Zionism is NOT one more movement of national liberation. It is not one more like all the rest any more than the Jewish people is one more like all the rest. The believing Jew as the believing Christian knows that there is a Divine pledge - repeated again and again in the prophets of the Bible - that the Jew will be brought back from the Exile, gathered from the corners of the earth and brought home - to the Land of Israel. The believing Jew and the believing Christian know that this resurrection of the Jewish state and this return of the Jew to his home is a NECESSARY precondition for the coming of the final redemption and the establishment of the Kingdom of G-d.
Zionism, the establishment of the State of Israel, the return of millions of Jews home, the miraculous victories of the few over the many Arabs, the liberation of Judea, Samaria (the West Bank), Gaza, and the Golan, the return of Jewish sovereignty over the Holy City and Temple Mount are all parts of the Divine pledge and its fulfillment.

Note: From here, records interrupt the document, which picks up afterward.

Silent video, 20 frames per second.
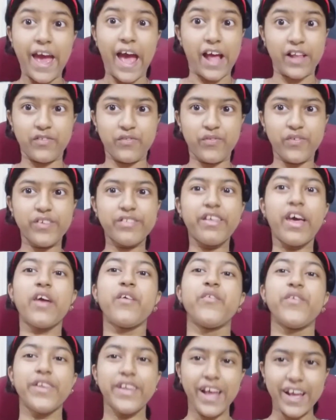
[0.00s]
At first
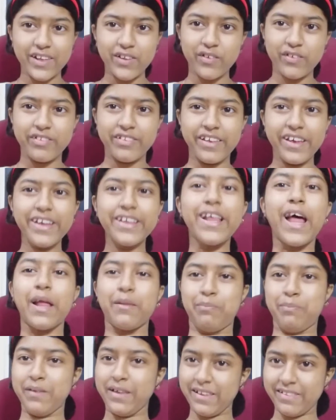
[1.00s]
I would like to say
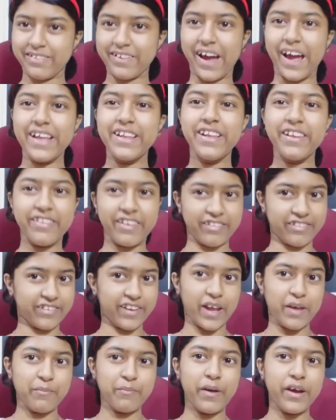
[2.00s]
that please kindly
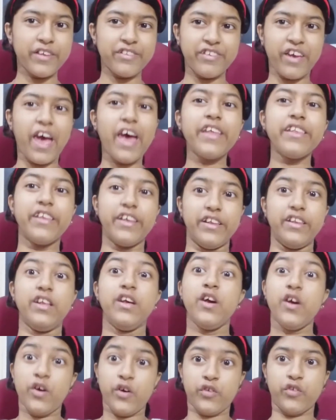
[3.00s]
subscribe my channel.
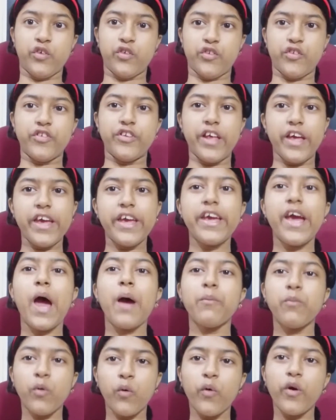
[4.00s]
So today
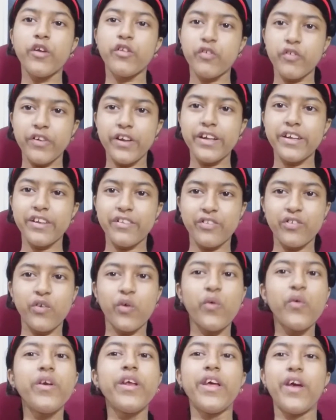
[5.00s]
I am going to read a
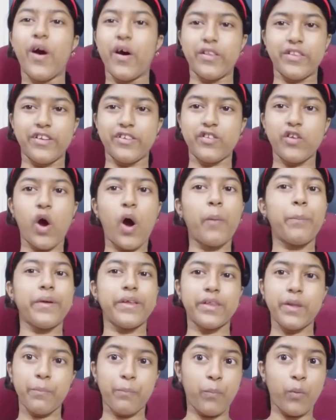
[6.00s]
story on the
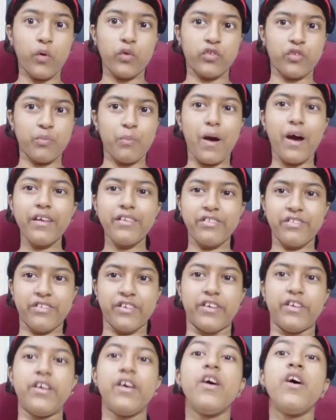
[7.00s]
topic the
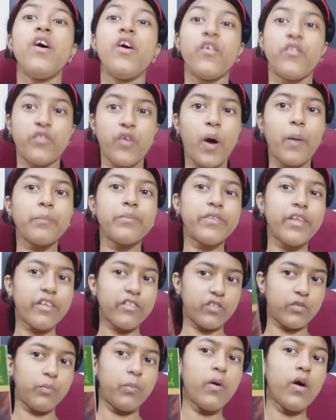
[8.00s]
postmaster from
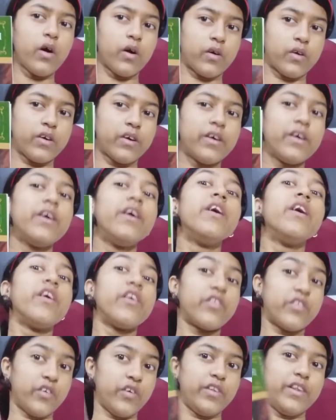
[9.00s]
this book.
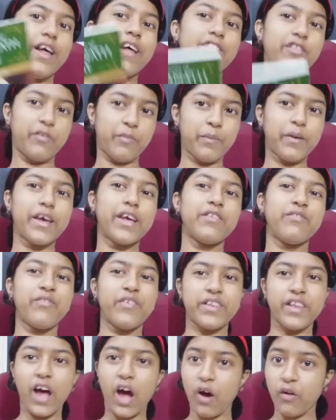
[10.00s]
So let's begin
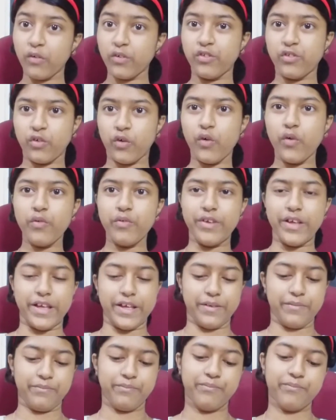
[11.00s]
with our
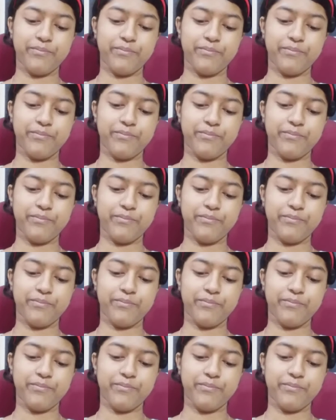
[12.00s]
story.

There can be no "Palestine", a name that was invented by the Romans to symbolize the end of the Jewish people, for that would be to diminish and to force back the miracle of G-d and to go against the Divine era of redemption. There can be no "Palestine" for if there is, then there is no Israel.
In all this we DIFFER FUNDAMENTALLY with the government of Israel which 1) recognizes a "Palestinian" people after years of refusing to do so, 2) that there are "moderate Palestinians" who will both challenge the PLO thesis and leadership as well as permanently accept a Jewish State, 3) believes that peace with the Arabs by concessions is possible, 4) is prepared to give up parts of the Land of Israel to the Arabs, and 5) refuses to allow Jews to settle unrestrictedly in any part of the Land of Israel under Jewish control.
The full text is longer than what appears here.